BIO: I’m a passionate tester (twitter addicted) continuously looking how to increase my knowledge and skills and how to share with others what I’ve learned already. I started my career in testing a decade ago in telecommunication company and have been spending time since then on learning, learning and once again learning. Right now I’m test architect looking for a way to evolve testing at our company, to move it to next level and remove obstacles hindering daily work of my colleagues.
Presentation: Shift monitoring left
session level: intermediate
“Migrating a monolithic system to an ecosystem of microservices is an epic journey” and as before each journey, you should prepare yourself. But what does it really mean for us and our teams?
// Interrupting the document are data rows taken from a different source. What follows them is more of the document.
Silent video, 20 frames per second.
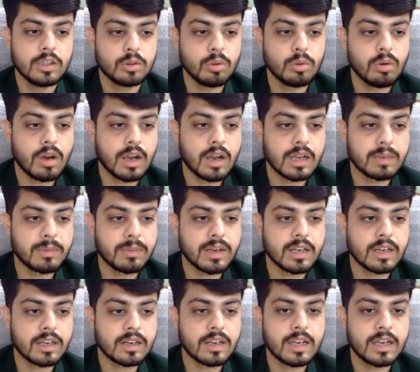तो अगर
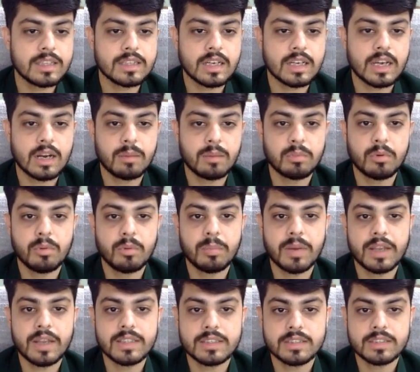अगर गाइज अगर आपको
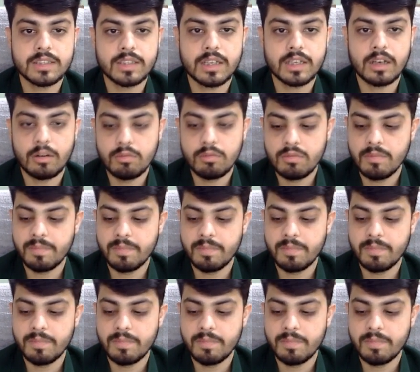प्राइस एक्शन दिखाऊँ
Change is coming, bringing more questions than answers and uncertainty that should be clarified before landing safely on production rather than hitting hard the wall. Is our test strategy capable of handling new reality? Without the safety net of extended testing phases how can we evaluate the product, how can we support answering questions like: are we done? Is the product ready? We are trying to shift left testing and on the other hand test on production, but are we ready with our product and tools to be on production? Is our monitoring strategy verified? Have we tested it? By shifting monitoring left and adding it to test strategy we can gain confidence not only in monitoring itself but also in the product – you gain continuous feedback on your analysis and test scenarios created earlier as well.
Participants will be encouraged to include continuous monitoring to their daily routines and will gain confidence in exploring new areas outside of their comfort zones. They will learn that DevOps is also for testers and they can play a significant role there. That metrics, monitoring shall not be left to the end of the SDLC and whole team can benefit from early adoption of continuous monitoring. They will get a brief overview of existing tools they can use and that there is nothing to be afraid of. They will see the power of visualization – how simple dashboard can spread information about current state of environment/product and how different stakeholders react to it.